National monthly milksolids production used in the inventory would also not reflect the northern production profile taking into account pasture type and growth patterns, he says.

The methodology used would see nitrous oxide emissions overestimated and methane emission underestimated, but this too is probably too simplistic to use as a message to farmers because it focuses on one component of the inventory model, not the whole model.

It’s too soon to make any firm conclusions from the research Arjan says as the first year’s results are from a drier and slightly hotter than usual summer/autumn, while this year’s results will be coming from a much wetter summer than usual, and possibly wetter autumn too.

Even so the research could raise some interesting issues.

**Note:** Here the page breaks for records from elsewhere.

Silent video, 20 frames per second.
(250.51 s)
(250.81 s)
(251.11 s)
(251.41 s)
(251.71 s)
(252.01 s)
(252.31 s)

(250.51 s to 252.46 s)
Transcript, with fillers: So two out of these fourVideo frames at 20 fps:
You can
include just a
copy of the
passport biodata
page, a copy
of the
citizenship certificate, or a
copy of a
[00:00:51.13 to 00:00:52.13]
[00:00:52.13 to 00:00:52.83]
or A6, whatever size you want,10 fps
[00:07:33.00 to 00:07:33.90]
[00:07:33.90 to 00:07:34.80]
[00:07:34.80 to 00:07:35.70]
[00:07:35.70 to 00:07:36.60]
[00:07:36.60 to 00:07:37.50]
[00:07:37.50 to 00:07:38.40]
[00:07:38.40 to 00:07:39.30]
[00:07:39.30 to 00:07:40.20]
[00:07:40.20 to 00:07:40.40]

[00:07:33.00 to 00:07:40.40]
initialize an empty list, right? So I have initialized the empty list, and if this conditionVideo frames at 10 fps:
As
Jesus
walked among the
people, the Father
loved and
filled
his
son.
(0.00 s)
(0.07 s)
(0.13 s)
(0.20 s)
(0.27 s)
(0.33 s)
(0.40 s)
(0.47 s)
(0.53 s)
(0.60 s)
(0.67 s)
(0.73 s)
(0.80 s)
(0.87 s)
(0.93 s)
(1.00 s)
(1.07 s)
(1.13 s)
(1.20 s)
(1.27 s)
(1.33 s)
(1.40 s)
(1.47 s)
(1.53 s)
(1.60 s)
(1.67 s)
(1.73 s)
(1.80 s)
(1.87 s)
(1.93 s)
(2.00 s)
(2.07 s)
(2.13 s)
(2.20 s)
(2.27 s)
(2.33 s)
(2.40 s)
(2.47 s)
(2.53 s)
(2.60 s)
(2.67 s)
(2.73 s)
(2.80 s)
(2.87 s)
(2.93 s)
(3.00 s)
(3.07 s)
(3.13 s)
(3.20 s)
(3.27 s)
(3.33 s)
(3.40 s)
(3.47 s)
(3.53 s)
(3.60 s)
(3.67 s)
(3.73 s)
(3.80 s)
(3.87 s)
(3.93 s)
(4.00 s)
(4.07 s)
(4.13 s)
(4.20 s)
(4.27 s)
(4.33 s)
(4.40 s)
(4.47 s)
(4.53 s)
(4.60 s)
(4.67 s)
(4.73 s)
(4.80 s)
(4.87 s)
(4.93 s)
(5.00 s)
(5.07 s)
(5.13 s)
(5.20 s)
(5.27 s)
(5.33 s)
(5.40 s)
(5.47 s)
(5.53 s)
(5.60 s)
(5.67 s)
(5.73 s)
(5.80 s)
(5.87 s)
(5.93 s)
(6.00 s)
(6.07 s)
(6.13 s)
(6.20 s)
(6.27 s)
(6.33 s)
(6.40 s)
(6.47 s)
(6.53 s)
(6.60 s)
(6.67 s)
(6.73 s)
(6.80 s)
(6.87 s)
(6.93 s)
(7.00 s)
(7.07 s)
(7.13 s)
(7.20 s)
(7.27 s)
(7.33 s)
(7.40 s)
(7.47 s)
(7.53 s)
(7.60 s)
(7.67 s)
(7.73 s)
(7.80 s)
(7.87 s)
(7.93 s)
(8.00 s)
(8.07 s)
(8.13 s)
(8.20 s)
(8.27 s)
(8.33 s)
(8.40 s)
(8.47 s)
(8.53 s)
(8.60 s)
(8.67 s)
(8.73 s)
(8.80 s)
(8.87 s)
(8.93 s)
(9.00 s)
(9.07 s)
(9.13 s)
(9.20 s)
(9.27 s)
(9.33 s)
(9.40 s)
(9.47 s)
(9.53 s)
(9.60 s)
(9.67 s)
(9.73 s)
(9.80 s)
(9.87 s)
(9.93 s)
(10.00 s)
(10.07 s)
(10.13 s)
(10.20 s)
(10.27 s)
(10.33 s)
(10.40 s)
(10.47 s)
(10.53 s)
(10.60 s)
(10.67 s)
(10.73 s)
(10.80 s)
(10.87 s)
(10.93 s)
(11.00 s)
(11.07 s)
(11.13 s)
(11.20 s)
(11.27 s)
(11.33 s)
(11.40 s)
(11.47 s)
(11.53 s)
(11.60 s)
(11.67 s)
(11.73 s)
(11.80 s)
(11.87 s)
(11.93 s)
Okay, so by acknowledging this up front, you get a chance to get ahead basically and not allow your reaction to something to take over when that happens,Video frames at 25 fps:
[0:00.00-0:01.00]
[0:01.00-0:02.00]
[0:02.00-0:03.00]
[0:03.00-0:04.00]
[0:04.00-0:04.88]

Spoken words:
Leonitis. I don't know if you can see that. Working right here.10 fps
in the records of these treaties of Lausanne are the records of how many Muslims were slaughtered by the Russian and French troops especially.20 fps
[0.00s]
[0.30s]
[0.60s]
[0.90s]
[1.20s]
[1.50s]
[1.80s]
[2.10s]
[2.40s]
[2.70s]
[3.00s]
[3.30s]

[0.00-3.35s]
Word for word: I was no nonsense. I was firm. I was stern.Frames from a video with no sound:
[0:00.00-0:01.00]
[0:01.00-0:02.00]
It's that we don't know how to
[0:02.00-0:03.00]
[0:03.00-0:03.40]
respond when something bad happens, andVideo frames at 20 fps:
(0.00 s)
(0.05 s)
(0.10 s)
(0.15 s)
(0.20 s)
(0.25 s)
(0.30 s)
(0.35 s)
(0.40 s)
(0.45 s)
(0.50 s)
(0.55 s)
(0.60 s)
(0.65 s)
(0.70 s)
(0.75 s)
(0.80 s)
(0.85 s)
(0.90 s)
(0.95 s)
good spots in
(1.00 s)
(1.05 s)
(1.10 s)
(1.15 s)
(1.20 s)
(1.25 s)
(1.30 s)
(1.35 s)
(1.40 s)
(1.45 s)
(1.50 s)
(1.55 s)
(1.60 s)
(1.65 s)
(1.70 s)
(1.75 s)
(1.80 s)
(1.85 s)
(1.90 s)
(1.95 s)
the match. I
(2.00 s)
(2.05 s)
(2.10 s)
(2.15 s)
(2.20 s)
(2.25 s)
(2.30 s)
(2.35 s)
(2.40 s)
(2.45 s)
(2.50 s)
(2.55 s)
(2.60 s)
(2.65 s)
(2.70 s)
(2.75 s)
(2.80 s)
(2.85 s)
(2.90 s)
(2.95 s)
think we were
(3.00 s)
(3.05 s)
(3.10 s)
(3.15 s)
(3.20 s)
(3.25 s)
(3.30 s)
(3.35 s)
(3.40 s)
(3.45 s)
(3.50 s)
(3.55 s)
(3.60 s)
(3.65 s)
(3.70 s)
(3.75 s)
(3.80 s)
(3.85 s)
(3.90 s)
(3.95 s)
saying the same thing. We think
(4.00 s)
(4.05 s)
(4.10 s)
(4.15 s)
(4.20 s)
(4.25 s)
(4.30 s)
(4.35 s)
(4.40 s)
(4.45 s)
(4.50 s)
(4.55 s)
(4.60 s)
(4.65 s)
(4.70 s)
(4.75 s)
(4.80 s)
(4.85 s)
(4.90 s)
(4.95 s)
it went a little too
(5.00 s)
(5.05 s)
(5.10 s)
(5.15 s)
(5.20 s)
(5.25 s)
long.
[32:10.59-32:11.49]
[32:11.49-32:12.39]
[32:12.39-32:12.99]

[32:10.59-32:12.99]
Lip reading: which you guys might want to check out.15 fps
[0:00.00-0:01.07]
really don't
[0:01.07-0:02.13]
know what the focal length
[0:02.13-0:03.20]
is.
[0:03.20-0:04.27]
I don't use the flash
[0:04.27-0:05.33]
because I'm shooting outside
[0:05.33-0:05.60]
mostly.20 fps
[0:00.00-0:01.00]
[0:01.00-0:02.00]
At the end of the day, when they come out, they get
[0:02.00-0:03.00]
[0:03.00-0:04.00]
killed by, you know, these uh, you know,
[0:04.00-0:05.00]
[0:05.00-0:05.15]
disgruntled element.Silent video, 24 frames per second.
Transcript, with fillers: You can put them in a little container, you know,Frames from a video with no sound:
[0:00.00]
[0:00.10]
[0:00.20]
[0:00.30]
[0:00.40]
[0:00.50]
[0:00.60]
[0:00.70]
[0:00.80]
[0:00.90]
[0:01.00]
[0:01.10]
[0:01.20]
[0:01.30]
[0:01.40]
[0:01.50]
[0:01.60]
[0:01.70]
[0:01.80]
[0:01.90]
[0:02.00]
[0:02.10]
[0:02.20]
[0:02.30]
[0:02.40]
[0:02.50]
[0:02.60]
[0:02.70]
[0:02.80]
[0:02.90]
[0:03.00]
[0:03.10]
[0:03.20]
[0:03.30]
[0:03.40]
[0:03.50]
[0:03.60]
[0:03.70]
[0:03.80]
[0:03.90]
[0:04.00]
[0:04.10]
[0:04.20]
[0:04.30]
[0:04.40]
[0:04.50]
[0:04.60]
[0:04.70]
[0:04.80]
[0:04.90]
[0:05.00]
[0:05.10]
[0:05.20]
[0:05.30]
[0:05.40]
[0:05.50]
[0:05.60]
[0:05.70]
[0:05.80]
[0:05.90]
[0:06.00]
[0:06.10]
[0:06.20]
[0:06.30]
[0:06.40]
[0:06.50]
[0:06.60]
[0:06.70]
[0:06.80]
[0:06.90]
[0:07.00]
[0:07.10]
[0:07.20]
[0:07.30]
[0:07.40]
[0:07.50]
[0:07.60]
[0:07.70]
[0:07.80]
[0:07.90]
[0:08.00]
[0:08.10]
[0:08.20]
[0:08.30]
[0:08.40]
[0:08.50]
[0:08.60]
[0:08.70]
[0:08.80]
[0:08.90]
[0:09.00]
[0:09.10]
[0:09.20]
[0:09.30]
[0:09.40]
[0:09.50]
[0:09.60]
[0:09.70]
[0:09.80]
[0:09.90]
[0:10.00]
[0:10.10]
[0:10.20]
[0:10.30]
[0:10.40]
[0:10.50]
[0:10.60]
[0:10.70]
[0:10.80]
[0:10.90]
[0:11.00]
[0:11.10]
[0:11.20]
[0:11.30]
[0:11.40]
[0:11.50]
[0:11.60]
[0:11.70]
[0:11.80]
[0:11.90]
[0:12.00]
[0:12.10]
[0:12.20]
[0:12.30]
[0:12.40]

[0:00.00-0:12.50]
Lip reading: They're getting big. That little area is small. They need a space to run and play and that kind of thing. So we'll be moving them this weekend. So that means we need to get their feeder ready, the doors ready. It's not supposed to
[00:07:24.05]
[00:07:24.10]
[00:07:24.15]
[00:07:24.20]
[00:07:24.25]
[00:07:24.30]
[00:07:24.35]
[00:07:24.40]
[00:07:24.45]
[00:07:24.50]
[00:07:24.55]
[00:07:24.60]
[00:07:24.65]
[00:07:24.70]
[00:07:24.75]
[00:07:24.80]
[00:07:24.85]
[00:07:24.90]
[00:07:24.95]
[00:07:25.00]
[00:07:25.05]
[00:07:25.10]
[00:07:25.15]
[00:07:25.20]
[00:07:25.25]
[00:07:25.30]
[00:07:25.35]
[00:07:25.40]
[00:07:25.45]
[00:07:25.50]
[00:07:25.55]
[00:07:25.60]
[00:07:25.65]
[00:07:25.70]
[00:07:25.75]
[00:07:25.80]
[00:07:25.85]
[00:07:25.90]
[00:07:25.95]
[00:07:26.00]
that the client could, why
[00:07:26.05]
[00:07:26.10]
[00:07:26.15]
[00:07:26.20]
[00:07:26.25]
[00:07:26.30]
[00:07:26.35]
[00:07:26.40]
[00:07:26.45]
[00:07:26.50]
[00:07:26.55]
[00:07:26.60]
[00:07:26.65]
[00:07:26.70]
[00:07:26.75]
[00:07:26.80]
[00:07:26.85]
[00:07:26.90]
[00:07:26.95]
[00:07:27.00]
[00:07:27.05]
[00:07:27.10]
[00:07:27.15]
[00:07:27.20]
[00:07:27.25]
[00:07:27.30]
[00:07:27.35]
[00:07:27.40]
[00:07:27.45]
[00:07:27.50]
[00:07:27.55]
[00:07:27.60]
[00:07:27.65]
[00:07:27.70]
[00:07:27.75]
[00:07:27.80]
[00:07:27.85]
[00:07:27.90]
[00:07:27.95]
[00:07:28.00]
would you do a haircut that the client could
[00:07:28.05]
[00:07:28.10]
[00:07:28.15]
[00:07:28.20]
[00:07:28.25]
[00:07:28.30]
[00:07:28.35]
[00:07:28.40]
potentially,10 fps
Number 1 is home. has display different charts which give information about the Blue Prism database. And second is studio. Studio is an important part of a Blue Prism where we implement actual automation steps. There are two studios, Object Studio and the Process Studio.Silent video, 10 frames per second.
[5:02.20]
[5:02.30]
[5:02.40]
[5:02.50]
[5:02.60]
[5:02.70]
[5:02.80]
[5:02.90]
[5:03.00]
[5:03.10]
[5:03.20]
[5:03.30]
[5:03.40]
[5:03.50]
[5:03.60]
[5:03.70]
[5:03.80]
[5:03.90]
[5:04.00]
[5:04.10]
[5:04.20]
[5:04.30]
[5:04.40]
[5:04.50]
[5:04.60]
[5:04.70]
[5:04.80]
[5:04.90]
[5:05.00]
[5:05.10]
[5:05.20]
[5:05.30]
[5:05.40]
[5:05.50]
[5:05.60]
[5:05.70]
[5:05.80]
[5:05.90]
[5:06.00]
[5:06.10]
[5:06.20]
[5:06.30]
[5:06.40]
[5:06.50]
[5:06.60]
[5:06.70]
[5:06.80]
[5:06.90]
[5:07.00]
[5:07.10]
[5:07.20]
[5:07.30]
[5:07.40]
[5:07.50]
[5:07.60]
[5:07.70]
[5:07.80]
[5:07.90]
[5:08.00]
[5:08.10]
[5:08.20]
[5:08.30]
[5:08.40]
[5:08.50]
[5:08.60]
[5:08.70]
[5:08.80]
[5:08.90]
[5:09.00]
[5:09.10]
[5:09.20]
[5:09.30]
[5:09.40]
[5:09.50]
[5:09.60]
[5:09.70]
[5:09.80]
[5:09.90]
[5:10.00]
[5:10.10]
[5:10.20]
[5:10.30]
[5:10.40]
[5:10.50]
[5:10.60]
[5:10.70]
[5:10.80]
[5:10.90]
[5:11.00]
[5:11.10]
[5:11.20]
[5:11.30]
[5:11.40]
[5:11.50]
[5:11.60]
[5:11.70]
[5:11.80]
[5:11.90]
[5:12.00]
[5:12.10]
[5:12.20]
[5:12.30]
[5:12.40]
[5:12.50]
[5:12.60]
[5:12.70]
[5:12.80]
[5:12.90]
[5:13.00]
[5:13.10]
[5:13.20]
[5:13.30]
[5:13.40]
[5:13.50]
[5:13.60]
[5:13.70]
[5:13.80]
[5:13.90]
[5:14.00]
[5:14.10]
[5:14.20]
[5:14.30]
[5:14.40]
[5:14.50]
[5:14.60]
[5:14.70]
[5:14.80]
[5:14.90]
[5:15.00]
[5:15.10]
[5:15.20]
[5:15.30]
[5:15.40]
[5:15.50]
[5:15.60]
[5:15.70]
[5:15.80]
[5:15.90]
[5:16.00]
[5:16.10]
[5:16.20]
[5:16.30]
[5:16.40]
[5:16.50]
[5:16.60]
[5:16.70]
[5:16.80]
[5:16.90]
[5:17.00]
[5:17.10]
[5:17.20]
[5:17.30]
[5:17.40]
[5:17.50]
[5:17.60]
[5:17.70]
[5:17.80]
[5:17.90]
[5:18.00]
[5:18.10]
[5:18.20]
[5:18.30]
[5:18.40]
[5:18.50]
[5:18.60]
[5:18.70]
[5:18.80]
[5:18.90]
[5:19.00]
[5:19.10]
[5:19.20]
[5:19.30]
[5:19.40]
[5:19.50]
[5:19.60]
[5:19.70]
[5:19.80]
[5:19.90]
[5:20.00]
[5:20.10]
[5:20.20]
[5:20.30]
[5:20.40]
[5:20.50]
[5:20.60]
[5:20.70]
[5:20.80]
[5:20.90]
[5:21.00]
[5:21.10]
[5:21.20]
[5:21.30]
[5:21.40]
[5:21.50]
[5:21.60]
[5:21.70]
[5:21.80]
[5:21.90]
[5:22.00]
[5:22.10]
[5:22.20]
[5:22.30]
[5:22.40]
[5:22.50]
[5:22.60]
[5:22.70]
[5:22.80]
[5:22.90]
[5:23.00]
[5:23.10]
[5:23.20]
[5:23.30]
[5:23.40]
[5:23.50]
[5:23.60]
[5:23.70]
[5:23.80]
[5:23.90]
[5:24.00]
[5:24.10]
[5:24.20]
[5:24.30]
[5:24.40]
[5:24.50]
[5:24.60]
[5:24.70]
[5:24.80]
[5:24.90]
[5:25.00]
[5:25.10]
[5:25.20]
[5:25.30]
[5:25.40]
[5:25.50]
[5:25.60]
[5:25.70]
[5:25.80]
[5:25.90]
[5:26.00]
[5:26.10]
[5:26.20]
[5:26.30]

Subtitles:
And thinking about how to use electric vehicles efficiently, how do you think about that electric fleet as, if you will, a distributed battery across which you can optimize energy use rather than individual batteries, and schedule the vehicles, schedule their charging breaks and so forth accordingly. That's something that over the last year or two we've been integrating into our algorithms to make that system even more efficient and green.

Could regional, rather than national calculations for the GHG inventory for pasture be needed, in some cases at least, that takes pasture type and management into consideration.

And if management turns out to have more than a minimal effect on the amount of methane and nitrous oxide animals produce, how to get on top of it. While dairy farms are more likely to be on gentler land making kikuyu management easier, more hilly land is generally used for beef and sheep farming, making effective management of kikuyu there much harder.